(WORK INSTRUCTIONS)
Pictures aside, return all of the records exactly as they stand.

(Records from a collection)
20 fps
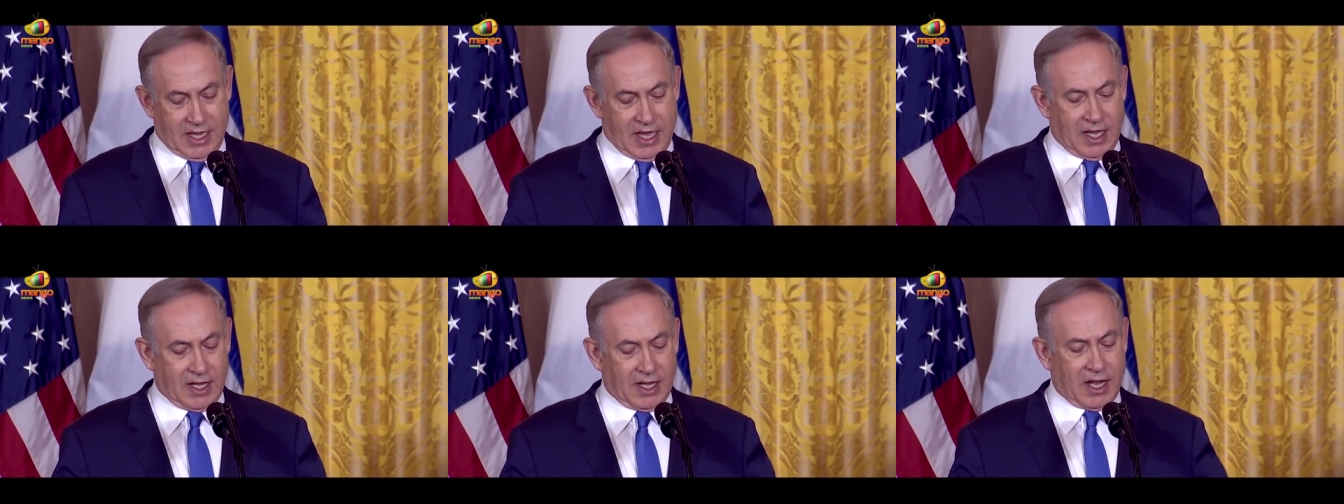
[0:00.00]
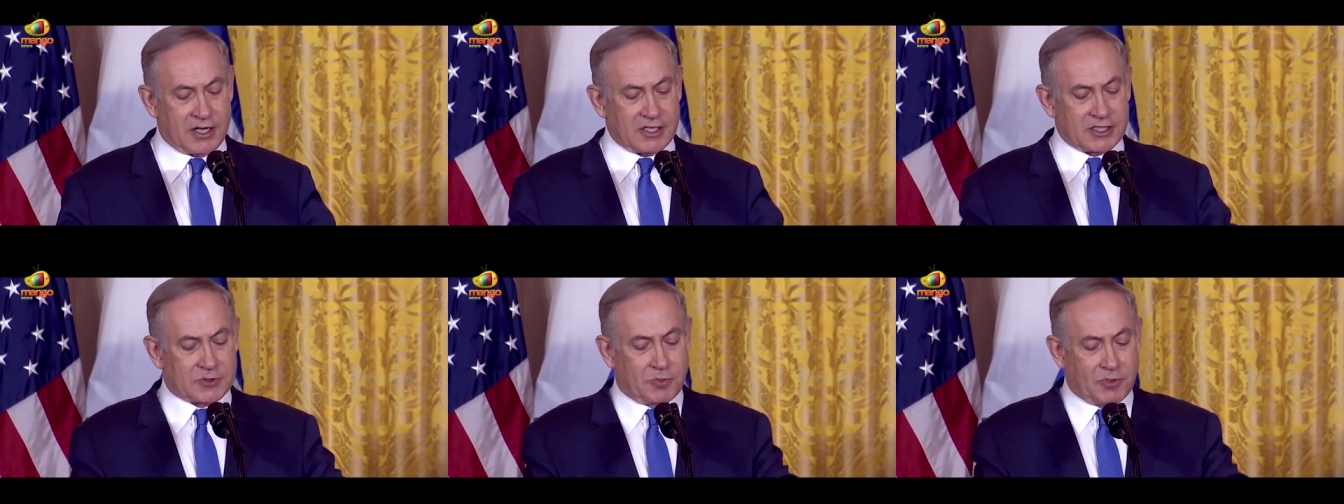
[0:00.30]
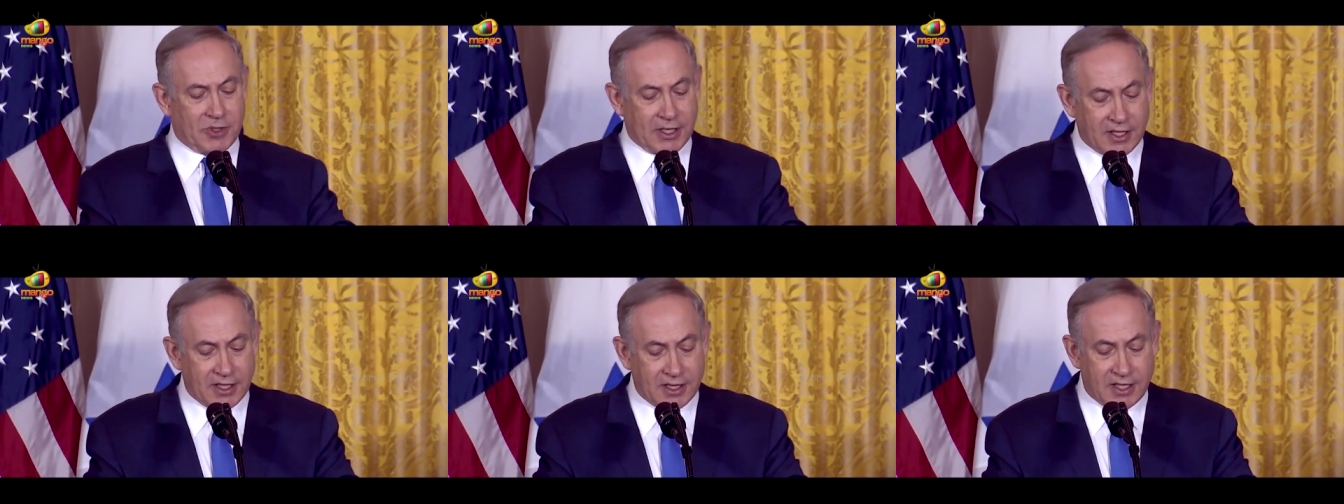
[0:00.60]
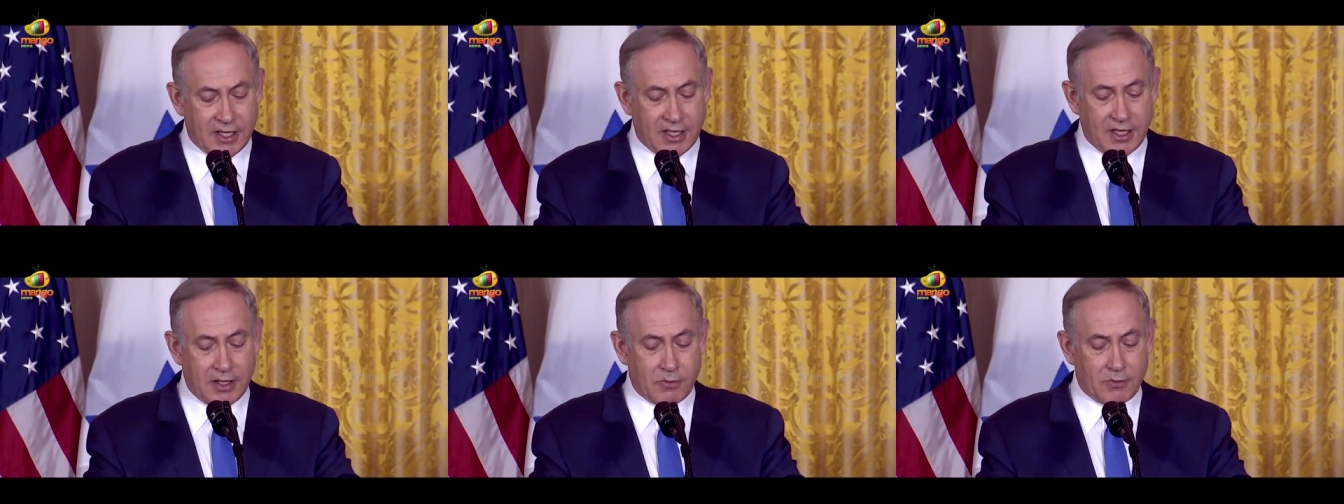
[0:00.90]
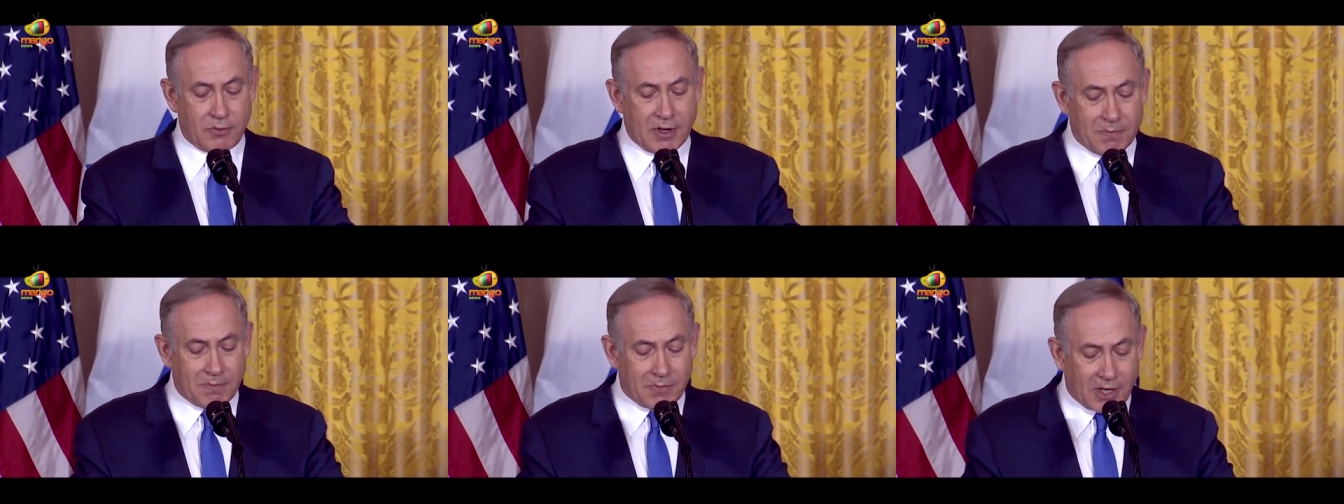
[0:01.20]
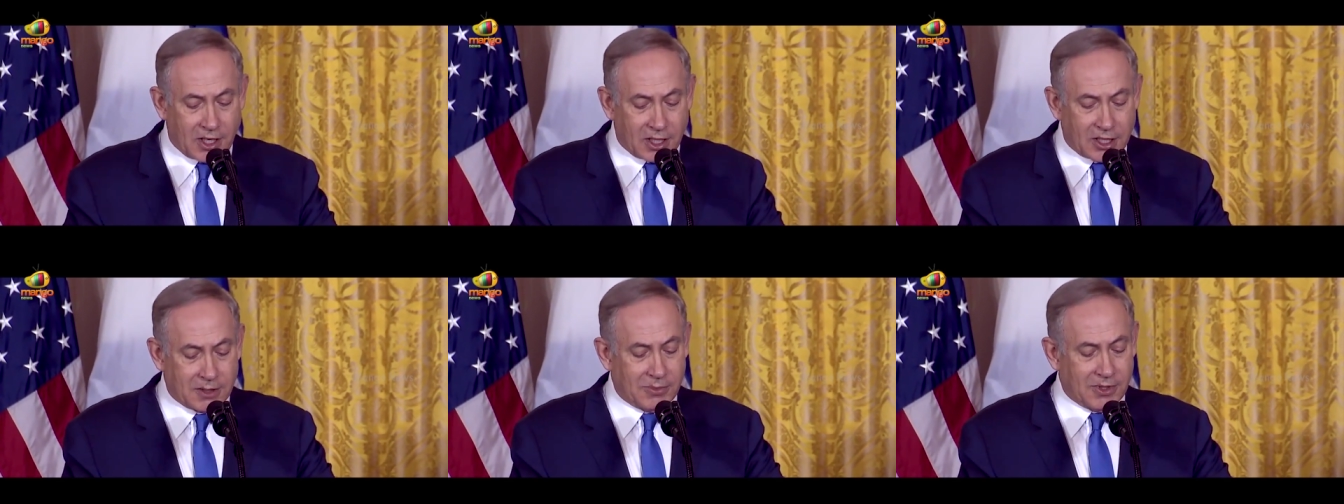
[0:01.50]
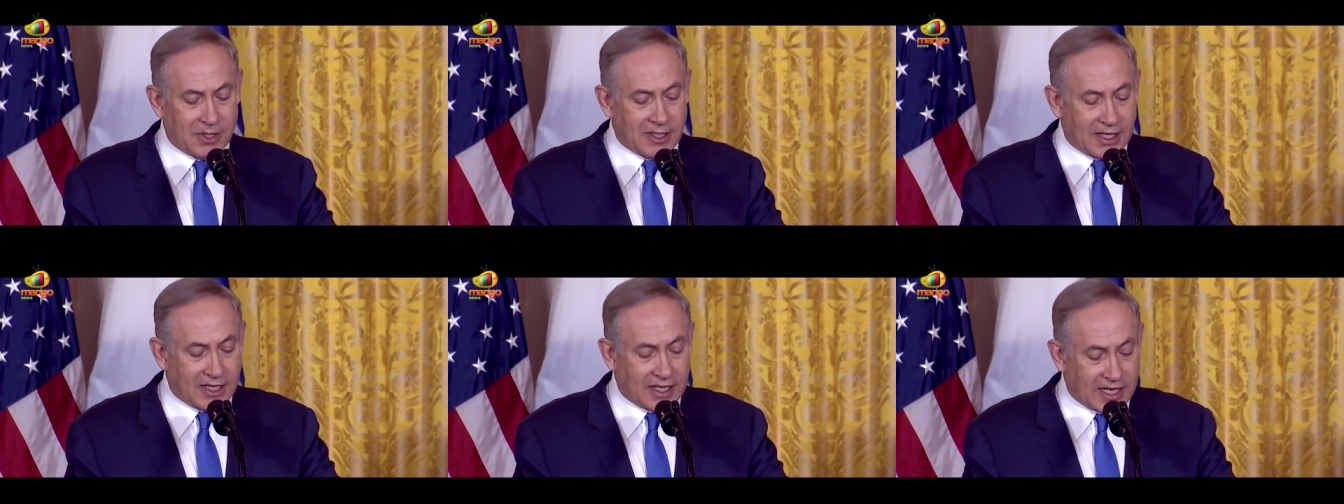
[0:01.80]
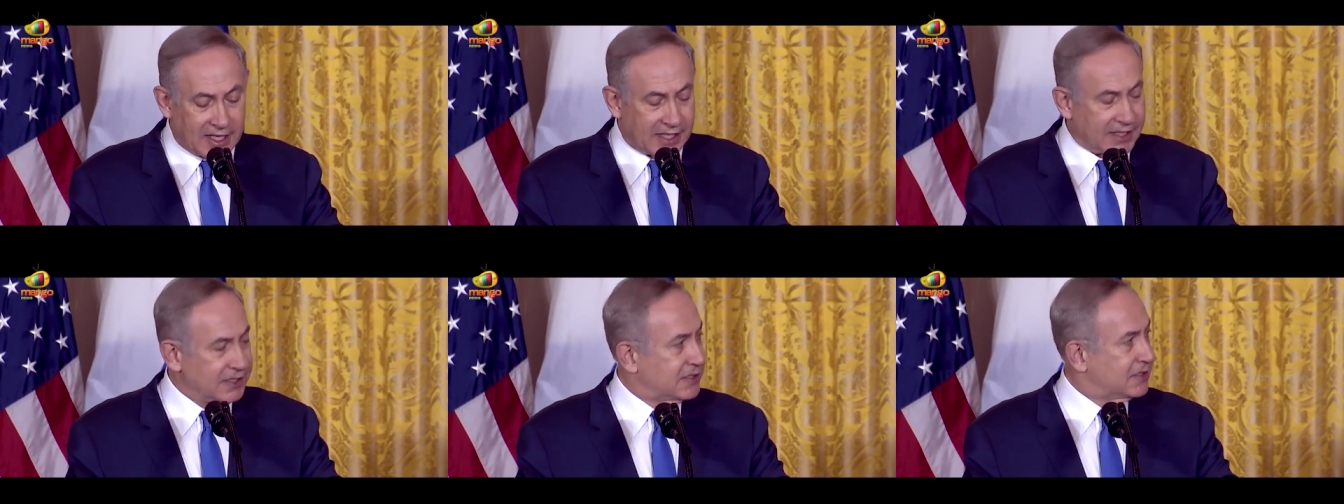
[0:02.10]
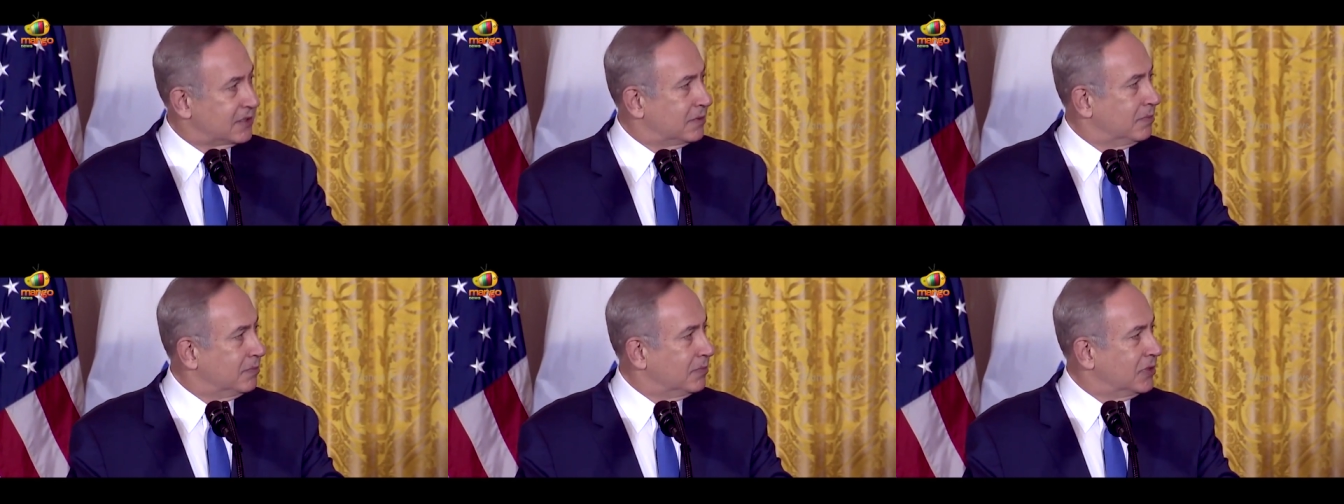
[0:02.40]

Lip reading: And let us bring the remarkable alliance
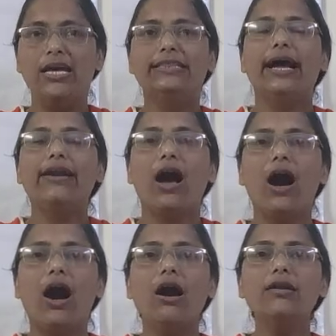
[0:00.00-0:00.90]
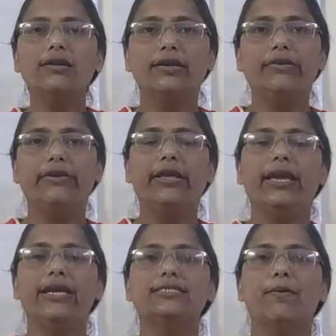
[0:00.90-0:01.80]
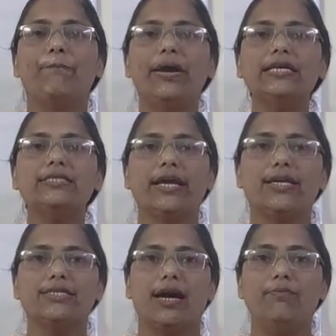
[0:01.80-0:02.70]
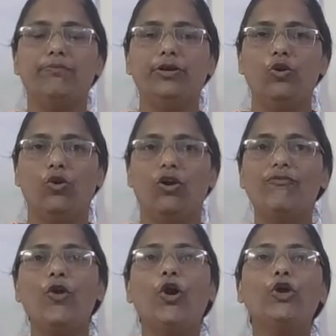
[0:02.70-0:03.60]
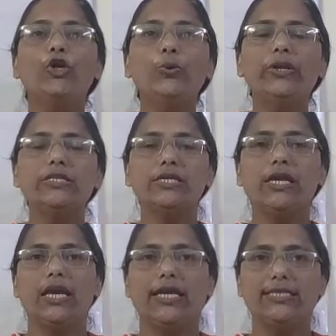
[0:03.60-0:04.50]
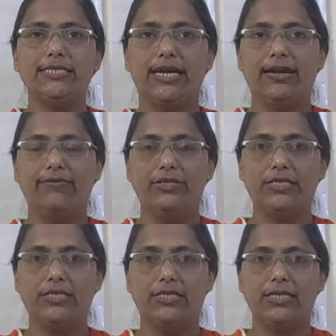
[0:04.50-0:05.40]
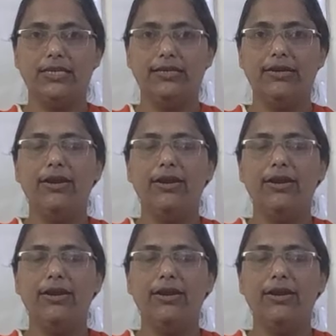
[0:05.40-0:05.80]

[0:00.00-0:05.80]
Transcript: that our country is a best example of unity in diversity.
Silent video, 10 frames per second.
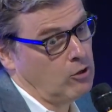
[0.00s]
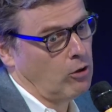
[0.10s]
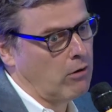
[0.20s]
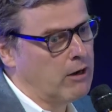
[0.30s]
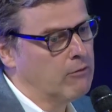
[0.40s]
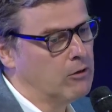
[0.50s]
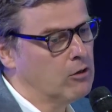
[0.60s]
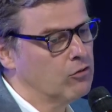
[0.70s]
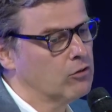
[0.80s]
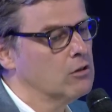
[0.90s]
on our air
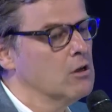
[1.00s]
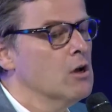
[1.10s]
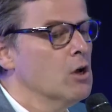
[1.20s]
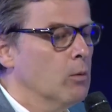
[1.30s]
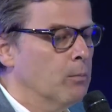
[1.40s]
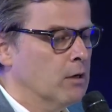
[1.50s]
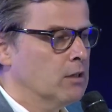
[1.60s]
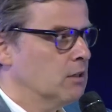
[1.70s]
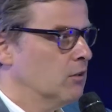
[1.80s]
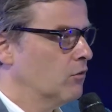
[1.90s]
faster. But
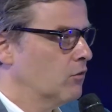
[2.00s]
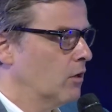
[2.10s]
it is.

(WORKED SOLUTION)
20 fps
[0:00.00]
[0:00.30]
[0:00.60]
[0:00.90]
[0:01.20]
[0:01.50]
[0:01.80]
[0:02.10]
[0:02.40]

Lip reading: And let us bring the remarkable alliance
[0:00.00-0:00.90]
[0:00.90-0:01.80]
[0:01.80-0:02.70]
[0:02.70-0:03.60]
[0:03.60-0:04.50]
[0:04.50-0:05.40]
[0:05.40-0:05.80]

[0:00.00-0:05.80]
Transcript: that our country is a best example of unity in diversity.
Silent video, 10 frames per second.
[0.00s]
[0.10s]
[0.20s]
[0.30s]
[0.40s]
[0.50s]
[0.60s]
[0.70s]
[0.80s]
[0.90s]
on our air
[1.00s]
[1.10s]
[1.20s]
[1.30s]
[1.40s]
[1.50s]
[1.60s]
[1.70s]
[1.80s]
[1.90s]
faster. But
[2.00s]
[2.10s]
it is.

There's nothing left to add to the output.